> Input for this task:
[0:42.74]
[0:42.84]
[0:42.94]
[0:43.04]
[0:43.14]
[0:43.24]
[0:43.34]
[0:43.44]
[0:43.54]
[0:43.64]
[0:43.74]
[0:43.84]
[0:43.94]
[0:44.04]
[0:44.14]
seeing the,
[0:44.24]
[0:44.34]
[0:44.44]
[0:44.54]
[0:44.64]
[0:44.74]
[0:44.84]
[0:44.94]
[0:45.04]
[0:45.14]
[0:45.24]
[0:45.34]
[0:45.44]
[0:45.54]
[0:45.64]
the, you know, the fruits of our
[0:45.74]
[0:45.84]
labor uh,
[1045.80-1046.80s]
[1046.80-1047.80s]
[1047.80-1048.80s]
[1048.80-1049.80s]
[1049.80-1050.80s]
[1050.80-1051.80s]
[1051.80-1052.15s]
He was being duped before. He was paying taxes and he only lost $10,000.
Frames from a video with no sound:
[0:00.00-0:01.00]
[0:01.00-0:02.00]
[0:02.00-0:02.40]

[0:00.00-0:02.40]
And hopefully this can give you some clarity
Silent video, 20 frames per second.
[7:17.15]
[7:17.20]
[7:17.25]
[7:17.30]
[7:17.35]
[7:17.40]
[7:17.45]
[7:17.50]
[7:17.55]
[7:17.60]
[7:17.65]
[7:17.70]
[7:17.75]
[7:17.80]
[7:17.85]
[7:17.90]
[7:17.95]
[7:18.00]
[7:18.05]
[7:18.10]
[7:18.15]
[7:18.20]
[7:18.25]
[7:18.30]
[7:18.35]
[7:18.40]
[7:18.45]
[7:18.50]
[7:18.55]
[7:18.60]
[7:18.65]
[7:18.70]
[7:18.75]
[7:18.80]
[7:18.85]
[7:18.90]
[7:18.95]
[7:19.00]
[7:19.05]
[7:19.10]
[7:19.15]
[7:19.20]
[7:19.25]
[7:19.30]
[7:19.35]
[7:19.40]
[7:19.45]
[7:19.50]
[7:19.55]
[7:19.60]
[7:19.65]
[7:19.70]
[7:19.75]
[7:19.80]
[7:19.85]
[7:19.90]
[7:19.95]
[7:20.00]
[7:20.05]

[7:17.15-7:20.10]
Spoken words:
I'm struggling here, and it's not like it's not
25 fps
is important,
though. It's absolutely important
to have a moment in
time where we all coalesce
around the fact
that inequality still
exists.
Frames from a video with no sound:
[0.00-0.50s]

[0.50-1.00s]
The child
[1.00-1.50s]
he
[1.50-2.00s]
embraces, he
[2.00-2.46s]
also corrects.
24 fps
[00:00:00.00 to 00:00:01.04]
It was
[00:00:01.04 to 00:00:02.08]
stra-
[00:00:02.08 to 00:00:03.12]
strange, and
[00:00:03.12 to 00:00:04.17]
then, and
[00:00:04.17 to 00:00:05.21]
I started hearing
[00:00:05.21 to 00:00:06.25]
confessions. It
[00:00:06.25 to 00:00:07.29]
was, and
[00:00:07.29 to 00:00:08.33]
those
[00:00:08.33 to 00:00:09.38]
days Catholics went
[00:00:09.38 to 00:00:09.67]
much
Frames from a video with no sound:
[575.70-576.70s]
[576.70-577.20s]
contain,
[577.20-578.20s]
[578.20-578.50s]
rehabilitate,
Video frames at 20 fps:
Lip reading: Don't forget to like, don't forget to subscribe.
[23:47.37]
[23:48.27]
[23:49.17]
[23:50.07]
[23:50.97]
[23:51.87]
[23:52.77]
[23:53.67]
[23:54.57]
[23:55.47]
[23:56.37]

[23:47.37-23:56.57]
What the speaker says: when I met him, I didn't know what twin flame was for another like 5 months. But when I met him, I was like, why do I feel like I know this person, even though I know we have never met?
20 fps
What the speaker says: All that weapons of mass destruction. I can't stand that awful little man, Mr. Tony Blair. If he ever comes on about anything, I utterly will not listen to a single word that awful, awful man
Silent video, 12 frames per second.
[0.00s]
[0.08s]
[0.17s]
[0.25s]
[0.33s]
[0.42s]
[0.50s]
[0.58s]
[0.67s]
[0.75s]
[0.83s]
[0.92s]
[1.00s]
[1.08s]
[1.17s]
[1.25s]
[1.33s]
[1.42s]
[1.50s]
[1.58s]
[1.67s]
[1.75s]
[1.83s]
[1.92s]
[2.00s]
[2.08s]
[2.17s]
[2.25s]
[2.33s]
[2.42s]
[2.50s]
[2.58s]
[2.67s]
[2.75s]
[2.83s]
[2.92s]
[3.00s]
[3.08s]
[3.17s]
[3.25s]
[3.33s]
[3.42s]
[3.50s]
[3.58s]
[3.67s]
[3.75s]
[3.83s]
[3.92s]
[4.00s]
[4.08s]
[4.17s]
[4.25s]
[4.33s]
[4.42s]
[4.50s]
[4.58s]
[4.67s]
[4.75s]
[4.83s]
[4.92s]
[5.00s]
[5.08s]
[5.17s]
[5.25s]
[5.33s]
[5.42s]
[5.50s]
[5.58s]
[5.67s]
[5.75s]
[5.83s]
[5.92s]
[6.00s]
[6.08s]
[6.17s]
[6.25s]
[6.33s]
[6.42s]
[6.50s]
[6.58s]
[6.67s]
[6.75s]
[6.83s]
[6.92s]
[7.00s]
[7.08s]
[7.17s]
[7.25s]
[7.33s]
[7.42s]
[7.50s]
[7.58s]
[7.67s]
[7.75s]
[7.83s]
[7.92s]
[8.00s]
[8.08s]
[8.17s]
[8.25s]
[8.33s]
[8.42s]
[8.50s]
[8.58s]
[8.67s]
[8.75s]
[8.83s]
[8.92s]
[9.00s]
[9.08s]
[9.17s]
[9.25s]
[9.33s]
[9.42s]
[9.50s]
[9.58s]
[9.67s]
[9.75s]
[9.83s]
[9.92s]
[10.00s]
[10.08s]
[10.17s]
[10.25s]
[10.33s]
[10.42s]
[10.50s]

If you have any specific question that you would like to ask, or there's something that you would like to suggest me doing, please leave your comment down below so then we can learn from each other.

> Problem:
Every line in the records that holds the word "speaker" should be copied into the answer.

> Solved problem:
What the speaker says: when I met him, I didn't know what twin flame was for another like 5 months. But when I met him, I was like, why do I feel like I know this person, even though I know we have never met?
What the speaker says: All that weapons of mass destruction. I can't stand that awful little man, Mr. Tony Blair. If he ever comes on about anything, I utterly will not listen to a single word that awful, awful man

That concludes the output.